Series 28 is especially unforgiving when a candidate treats the topic as ordinary back-office administration. The exam expects principal-level judgment: what must be reviewed, what must be supportable, what must be retained, and what must be escalated when the facts stop being routine.

How to Apply This Section

Classify whether the issue belongs to the introducing firm, the clearing firm, or both. Then ask whether customer assets, margin credit, cash movement, account reconciliation, funding support, or confidential information creates a control obligation for the FINOP.

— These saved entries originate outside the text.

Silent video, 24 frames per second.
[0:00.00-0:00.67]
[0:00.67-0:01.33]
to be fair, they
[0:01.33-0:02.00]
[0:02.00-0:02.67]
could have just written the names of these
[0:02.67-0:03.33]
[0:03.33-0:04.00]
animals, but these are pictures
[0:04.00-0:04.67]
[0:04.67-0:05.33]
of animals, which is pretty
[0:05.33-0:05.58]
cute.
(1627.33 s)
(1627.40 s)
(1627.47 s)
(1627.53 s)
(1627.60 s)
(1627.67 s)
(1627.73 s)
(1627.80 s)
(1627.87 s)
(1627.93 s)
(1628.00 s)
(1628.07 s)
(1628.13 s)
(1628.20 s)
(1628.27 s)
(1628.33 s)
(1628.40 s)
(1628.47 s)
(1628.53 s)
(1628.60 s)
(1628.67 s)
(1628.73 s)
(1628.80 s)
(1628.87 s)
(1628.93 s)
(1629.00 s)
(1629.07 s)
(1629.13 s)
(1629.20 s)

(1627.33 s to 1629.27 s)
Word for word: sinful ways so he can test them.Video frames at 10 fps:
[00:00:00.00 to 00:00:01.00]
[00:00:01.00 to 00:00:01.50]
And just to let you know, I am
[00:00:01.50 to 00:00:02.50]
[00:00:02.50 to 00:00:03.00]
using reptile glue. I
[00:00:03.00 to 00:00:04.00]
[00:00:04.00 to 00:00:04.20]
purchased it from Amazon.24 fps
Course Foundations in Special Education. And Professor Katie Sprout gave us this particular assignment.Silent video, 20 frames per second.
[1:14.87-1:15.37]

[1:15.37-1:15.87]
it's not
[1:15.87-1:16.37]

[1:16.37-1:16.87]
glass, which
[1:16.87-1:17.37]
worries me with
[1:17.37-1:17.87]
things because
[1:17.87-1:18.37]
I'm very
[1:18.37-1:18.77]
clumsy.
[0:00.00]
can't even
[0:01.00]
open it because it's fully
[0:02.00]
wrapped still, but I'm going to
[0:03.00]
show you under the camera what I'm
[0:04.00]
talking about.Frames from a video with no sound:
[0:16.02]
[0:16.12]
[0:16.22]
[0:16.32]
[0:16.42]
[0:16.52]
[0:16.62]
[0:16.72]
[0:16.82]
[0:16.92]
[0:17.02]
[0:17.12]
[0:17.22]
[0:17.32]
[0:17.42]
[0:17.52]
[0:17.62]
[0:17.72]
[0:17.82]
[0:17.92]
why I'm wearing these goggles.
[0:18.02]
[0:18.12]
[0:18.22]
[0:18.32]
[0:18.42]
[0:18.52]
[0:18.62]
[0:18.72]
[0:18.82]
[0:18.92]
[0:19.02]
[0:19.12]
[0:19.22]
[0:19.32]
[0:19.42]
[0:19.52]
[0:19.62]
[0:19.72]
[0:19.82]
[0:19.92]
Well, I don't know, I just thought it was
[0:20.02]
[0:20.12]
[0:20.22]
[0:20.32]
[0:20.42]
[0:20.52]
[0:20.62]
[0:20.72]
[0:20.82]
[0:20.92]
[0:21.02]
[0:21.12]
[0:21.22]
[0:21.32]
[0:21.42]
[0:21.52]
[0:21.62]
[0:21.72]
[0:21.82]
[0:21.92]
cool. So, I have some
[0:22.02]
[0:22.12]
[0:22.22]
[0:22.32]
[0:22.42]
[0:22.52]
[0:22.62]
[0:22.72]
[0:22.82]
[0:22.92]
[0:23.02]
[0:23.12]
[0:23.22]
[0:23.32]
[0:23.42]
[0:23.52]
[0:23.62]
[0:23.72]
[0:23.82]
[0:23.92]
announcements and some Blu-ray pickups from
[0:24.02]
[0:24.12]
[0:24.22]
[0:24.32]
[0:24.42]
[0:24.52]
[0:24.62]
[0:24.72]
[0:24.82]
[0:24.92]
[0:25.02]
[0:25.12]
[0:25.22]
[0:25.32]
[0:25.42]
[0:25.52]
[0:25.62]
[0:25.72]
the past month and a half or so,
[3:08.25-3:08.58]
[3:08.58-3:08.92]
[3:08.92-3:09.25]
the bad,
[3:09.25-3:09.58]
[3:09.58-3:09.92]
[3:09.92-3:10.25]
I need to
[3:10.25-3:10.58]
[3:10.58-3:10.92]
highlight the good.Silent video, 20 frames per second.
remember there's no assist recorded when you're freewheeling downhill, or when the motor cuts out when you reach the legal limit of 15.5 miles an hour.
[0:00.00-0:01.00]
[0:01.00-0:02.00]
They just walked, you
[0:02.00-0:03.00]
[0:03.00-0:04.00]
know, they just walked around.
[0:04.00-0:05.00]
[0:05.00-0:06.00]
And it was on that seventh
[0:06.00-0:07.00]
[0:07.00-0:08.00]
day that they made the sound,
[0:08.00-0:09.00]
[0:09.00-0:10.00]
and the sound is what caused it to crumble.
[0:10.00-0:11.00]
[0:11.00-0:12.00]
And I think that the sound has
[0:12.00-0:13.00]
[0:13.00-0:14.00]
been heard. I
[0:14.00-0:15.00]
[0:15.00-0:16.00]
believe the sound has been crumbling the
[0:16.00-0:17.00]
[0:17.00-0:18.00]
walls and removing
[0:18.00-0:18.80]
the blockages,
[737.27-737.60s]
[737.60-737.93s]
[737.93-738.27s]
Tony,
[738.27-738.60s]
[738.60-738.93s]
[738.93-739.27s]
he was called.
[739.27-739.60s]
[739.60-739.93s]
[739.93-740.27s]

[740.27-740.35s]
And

Use this sequence when a question feels dense:

StepQuestionWhy it matters
Classify the issueIs this reporting, operations, capital, customer protection, funding, or records?It keeps the answer inside the tested function.
Identify the firm boundaryWhat changes because this is an introducing broker-dealer?It prevents importing the wrong carrying-firm answer.
Find the evidenceWhat filing, ledger, reconciliation, record, notice, or approval should exist?Series 28 rewards defensible controls.
Choose the FINOP responseShould the firm calculate, correct, preserve, restrict, notify, or escalate?It turns technical facts into principal action.

Decision Table

If the stem includes…First concernStronger answer pattern
unsupported balance, mismatch, or stale itemreliabilityreconcile, classify, support, and document
unclear responsibility between firmsboundarycheck the introducing and clearing allocation
late, missing, or inconsistent recordbooks and recordspreserve or reconstruct evidence and fix the control
capital, funding, or margin pressurefinancial conditionclassify conservatively and escalate restrictions or notices
unusual, material, or prohibited activitysupervisionstop informal handling and follow the documented escalation process

Common Pitfalls

  • Importing full carrying-firm duties without checking the exemption or clearing agreement.
  • Assuming an exemption eliminates customer-related controls.
  • Missing notice or approval issues when funding support weakens.

Review Checklist

Before leaving this section, make sure you can address these points:

  • Determine whether an introducing broker-dealer may rely on an exemption under the Customer Protection Rule under the stated facts.
  • Identify when a change in business activity, handling of customer assets, or carrying arrangement threatens the firm’s exemption claim.
  • Assess the responsibilities of the introducing firm versus the clearing firm under the carrying agreement when customer-protection issues arise.
  • Evaluate whether the firm’s documented business model remains consistent with its claimed exempt status.
  • Determine what monitoring or documentation should evidence continued reliance on the claimed exemption.
  • Select the best response when exemption conditions are no longer clearly met but management has not adjusted the firm’s procedures.
  • Explain how the introducing broker-dealer boundary affects the answer.
  • State what evidence a FINOP should expect to review or preserve.

Key Takeaways

  • Series 28 questions usually test control judgment more than isolated definition recall.
  • The best answer normally classifies the issue, checks the firm boundary, and chooses a documented FINOP response.
  • Reporting, operations, capital, customer protection, and records topics often overlap in the fact pattern.
  • When facts are incomplete or financially stressful, conservative classification and timely escalation are usually safer than informal handling.